*Try it*. Set the pictures aside and transcribe exactly the lines from the one containing "(4.00 s to 5.00 s)" through the final line of the records.

*Collected data*.
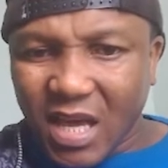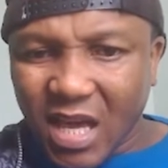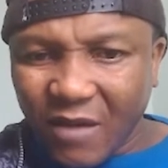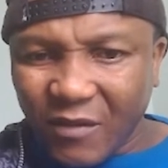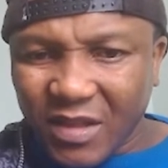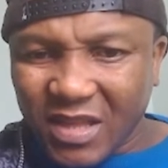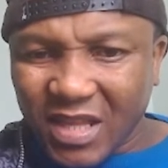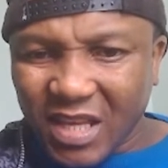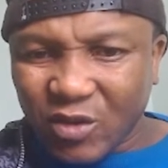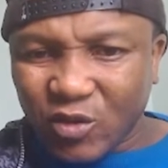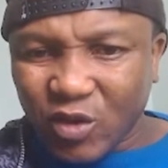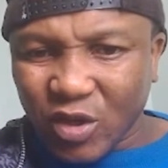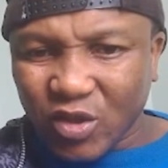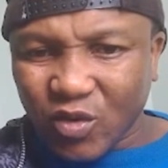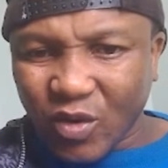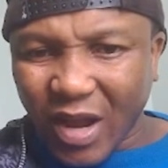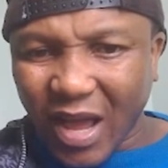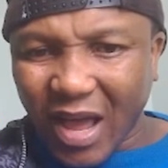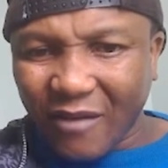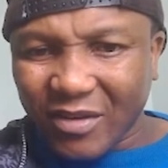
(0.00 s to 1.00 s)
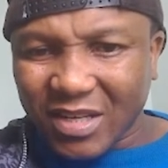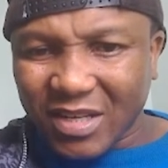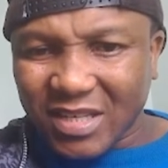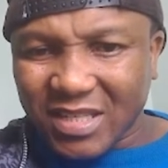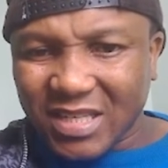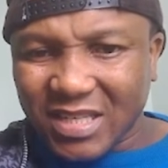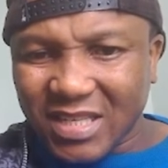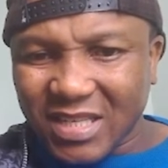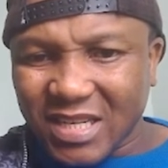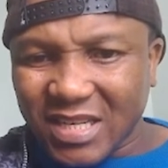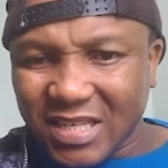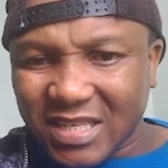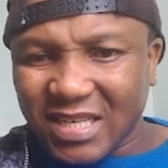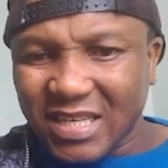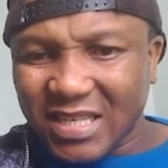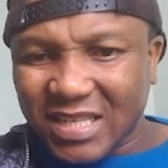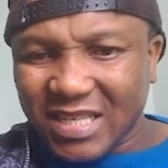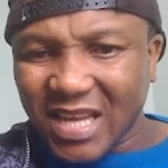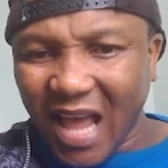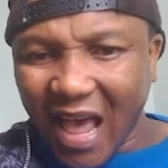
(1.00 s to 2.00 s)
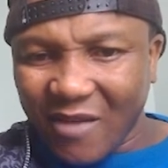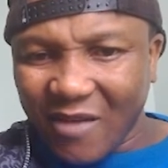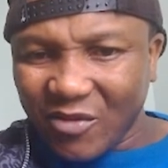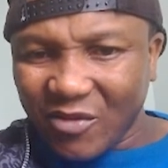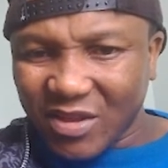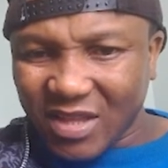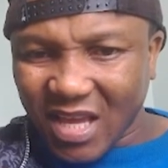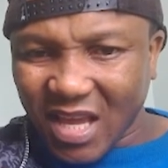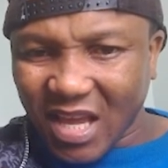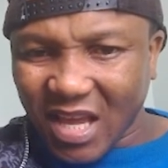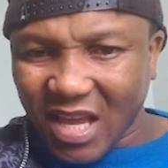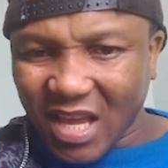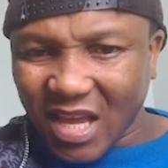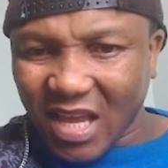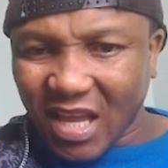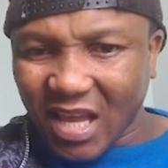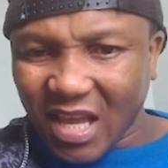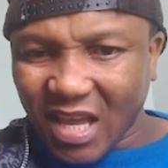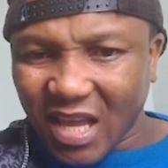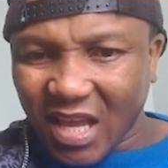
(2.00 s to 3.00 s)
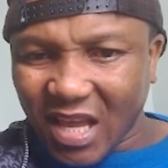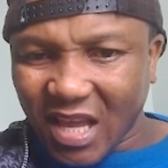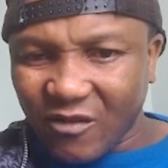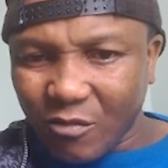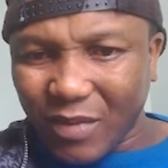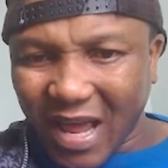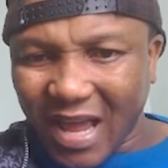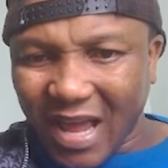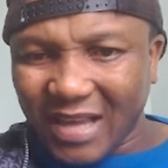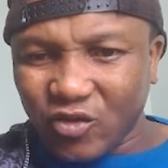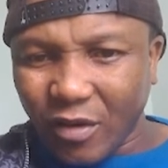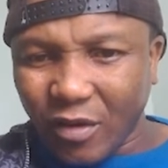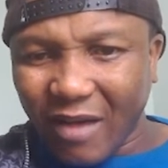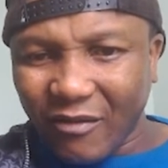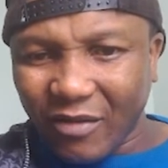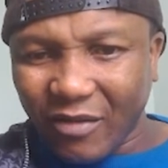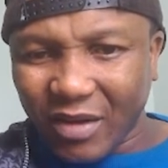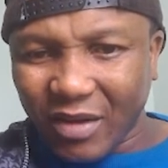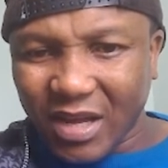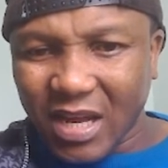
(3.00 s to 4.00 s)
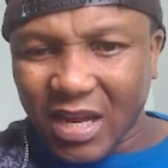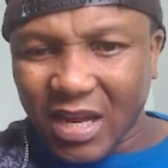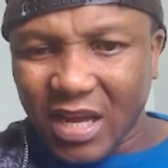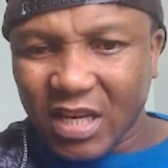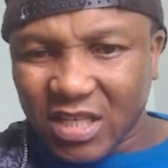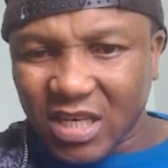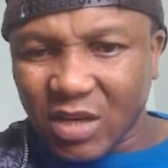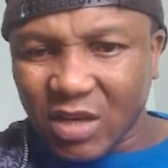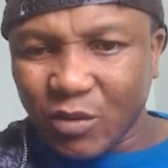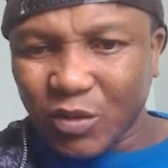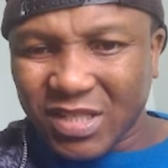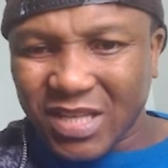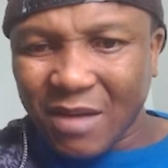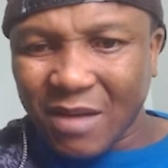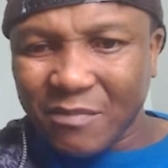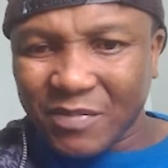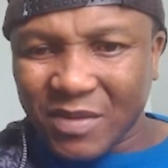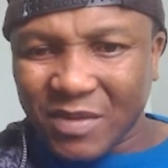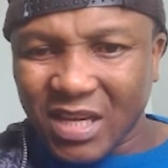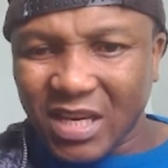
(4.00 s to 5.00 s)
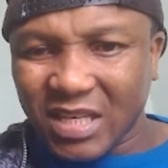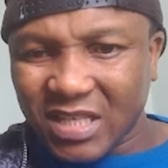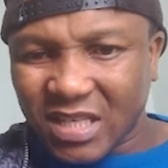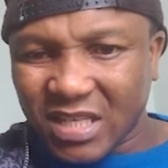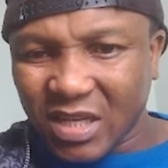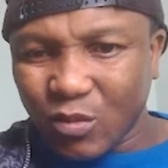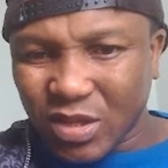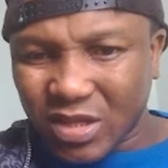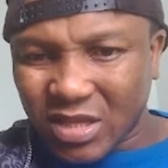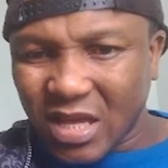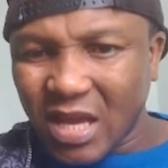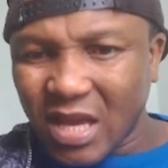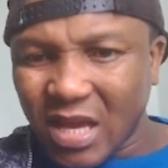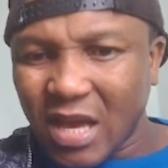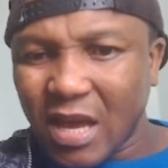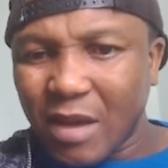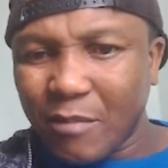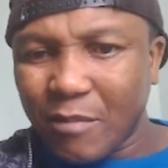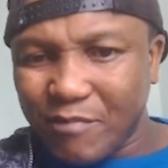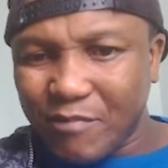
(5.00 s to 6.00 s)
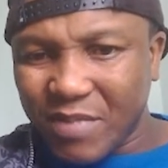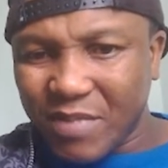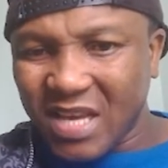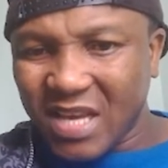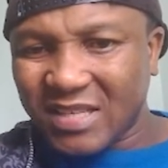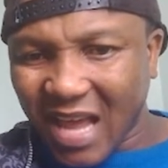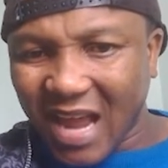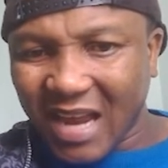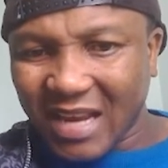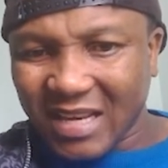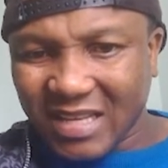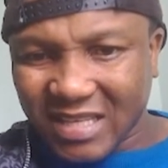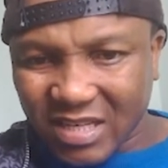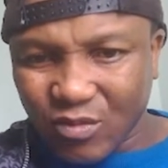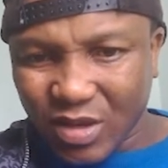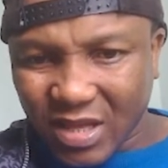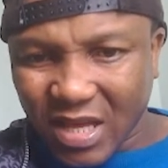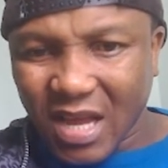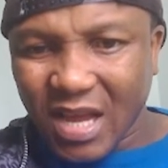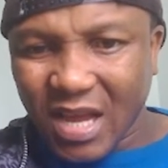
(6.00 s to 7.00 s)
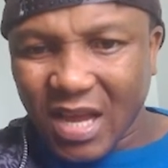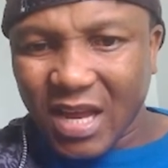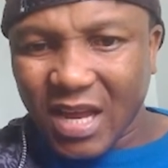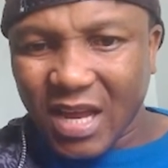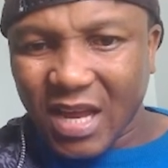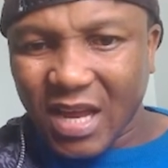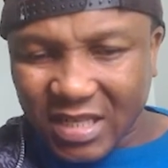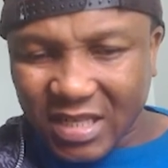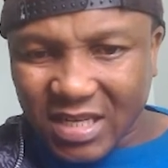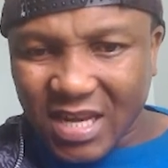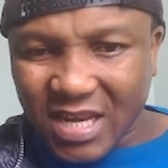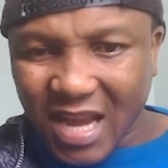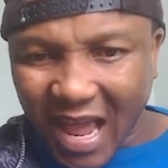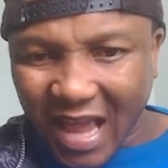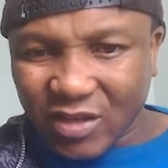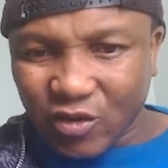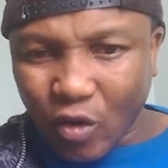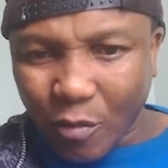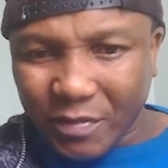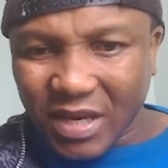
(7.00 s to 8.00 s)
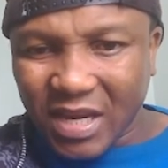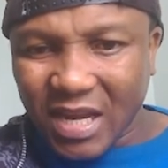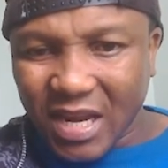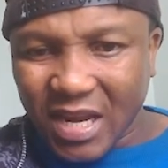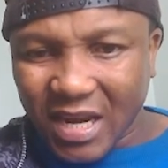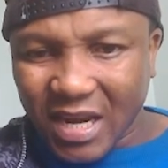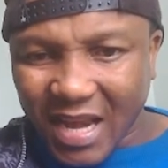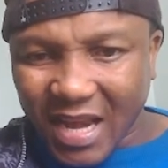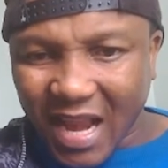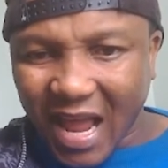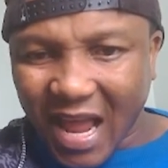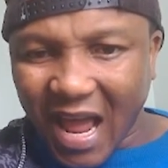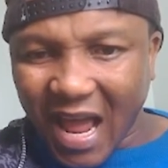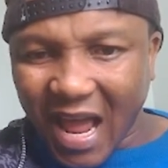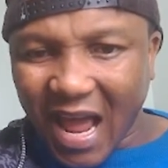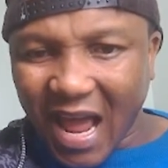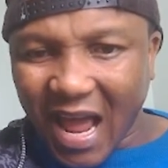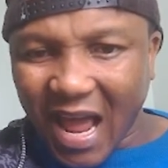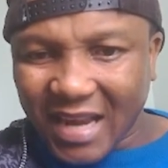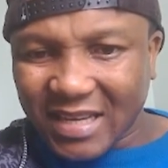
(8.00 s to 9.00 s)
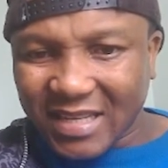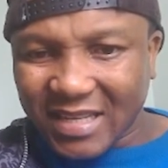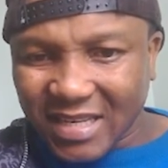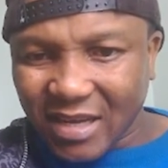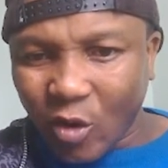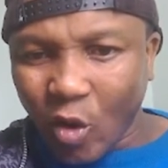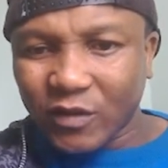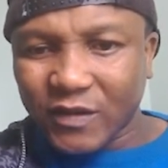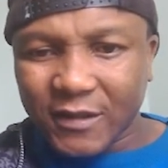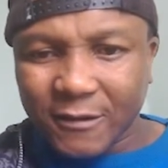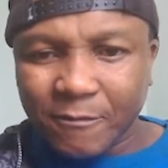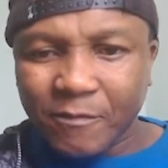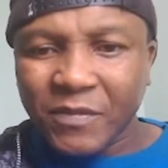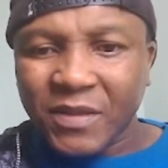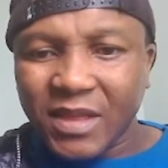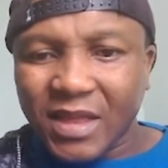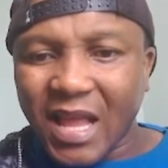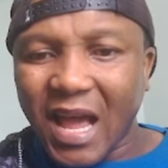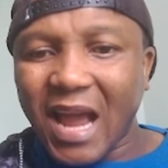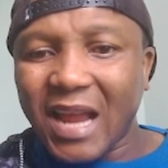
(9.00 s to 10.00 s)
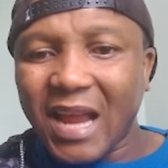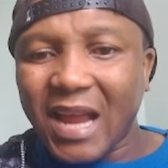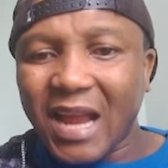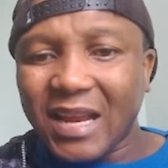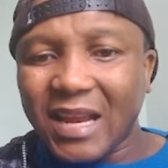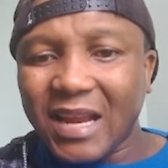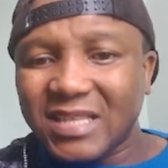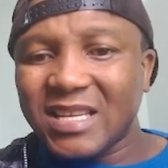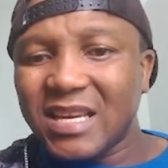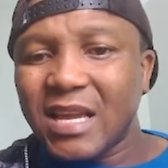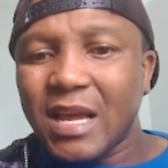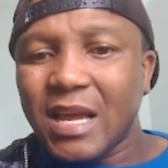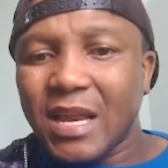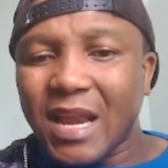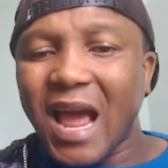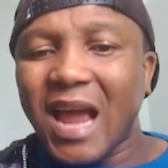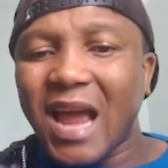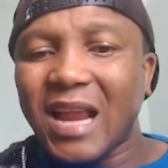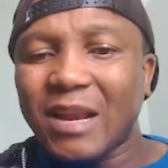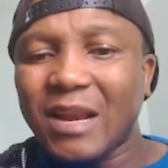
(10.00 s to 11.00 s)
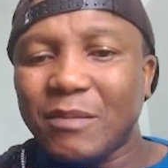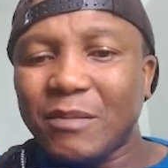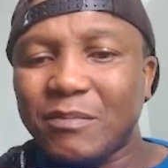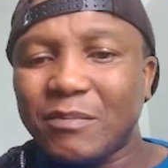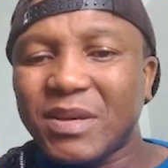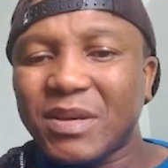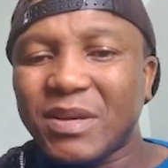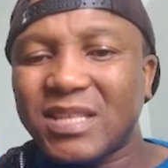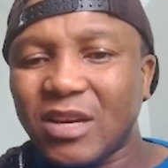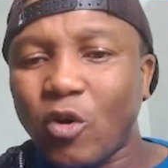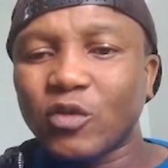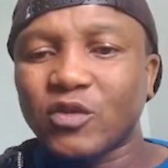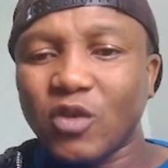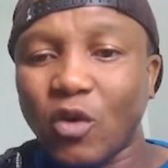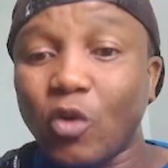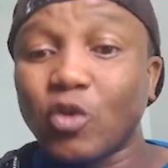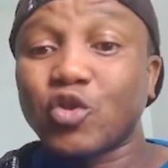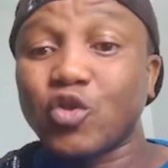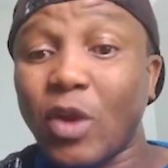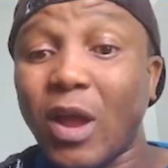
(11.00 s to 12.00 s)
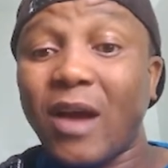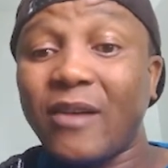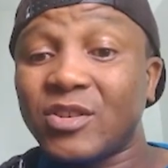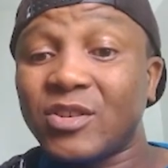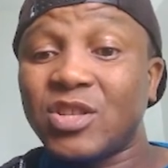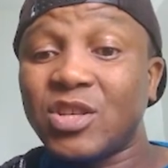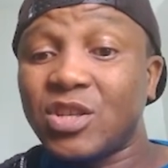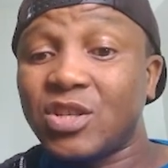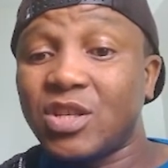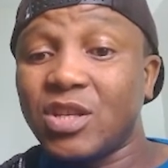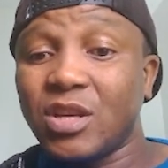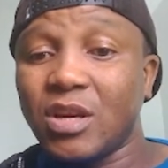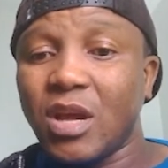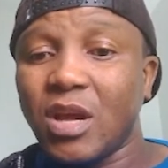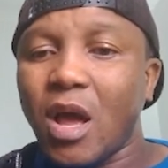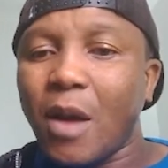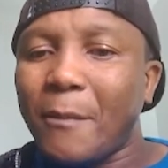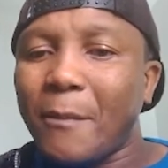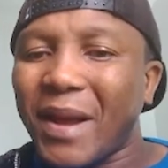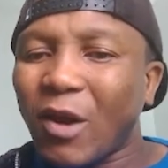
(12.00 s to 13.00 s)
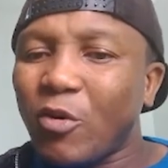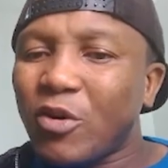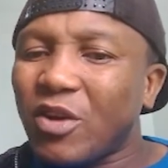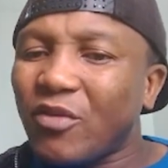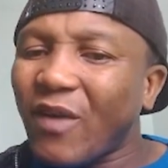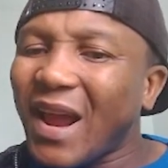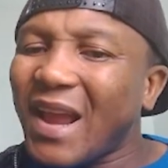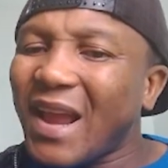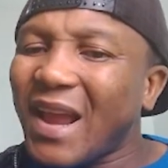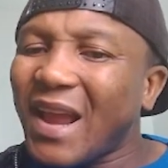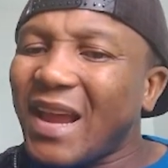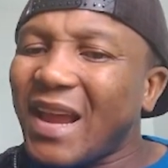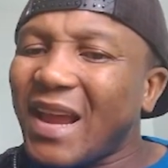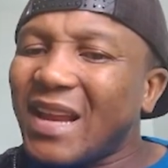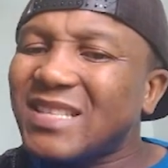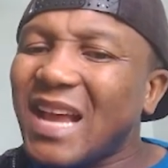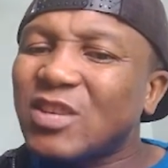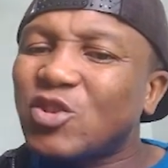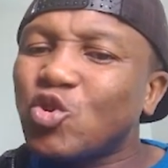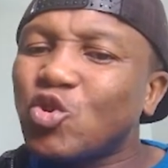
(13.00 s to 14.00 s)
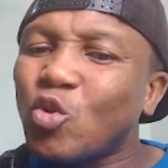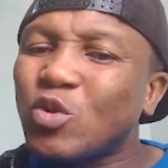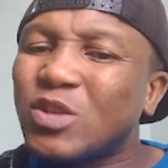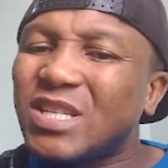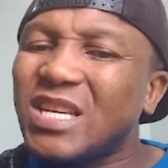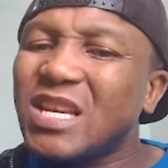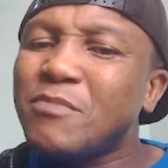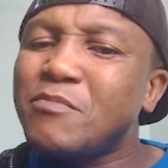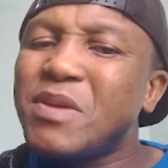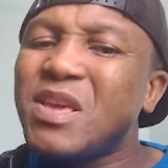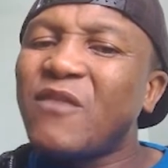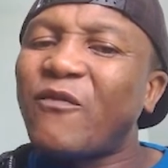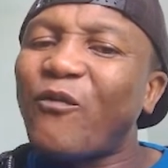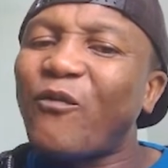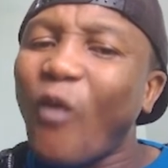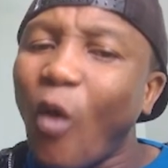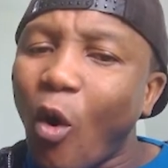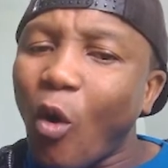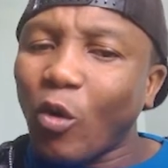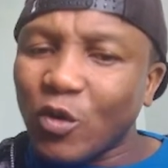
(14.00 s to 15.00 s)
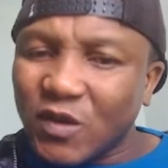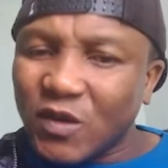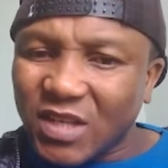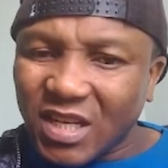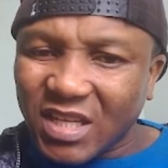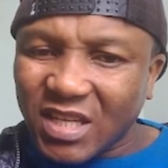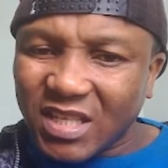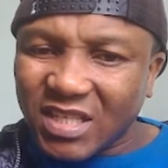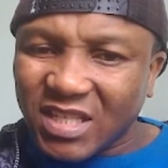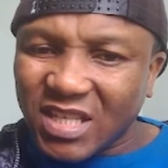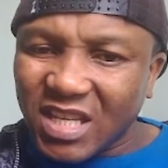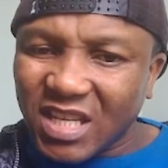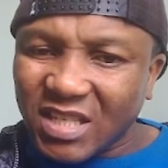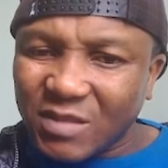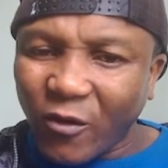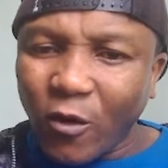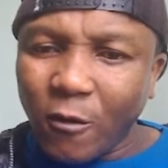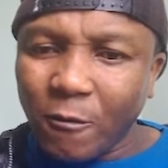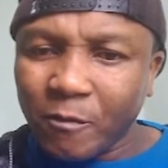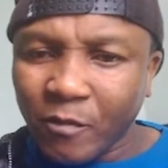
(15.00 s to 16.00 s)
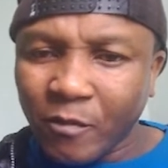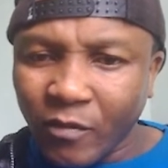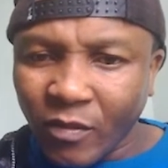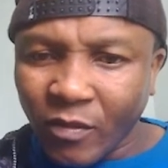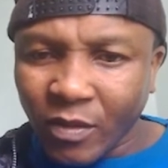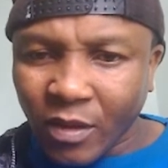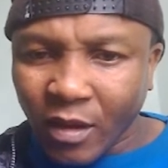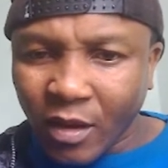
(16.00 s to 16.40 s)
Even this one is going to have a t, everything. If you multiply, it's going to have a t with something, t with b sine, t with, it's going to be 9a cos, 9t, 9bt cos. Or it's going to have a t. But on the right hand side, there's no t before. You see this t before?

*Finished task*.
(4.00 s to 5.00 s)
(5.00 s to 6.00 s)
(6.00 s to 7.00 s)
(7.00 s to 8.00 s)
(8.00 s to 9.00 s)
(9.00 s to 10.00 s)
(10.00 s to 11.00 s)
(11.00 s to 12.00 s)
(12.00 s to 13.00 s)
(13.00 s to 14.00 s)
(14.00 s to 15.00 s)
(15.00 s to 16.00 s)
(16.00 s to 16.40 s)
Even this one is going to have a t, everything. If you multiply, it's going to have a t with something, t with b sine, t with, it's going to be 9a cos, 9t, 9bt cos. Or it's going to have a t. But on the right hand side, there's no t before. You see this t before?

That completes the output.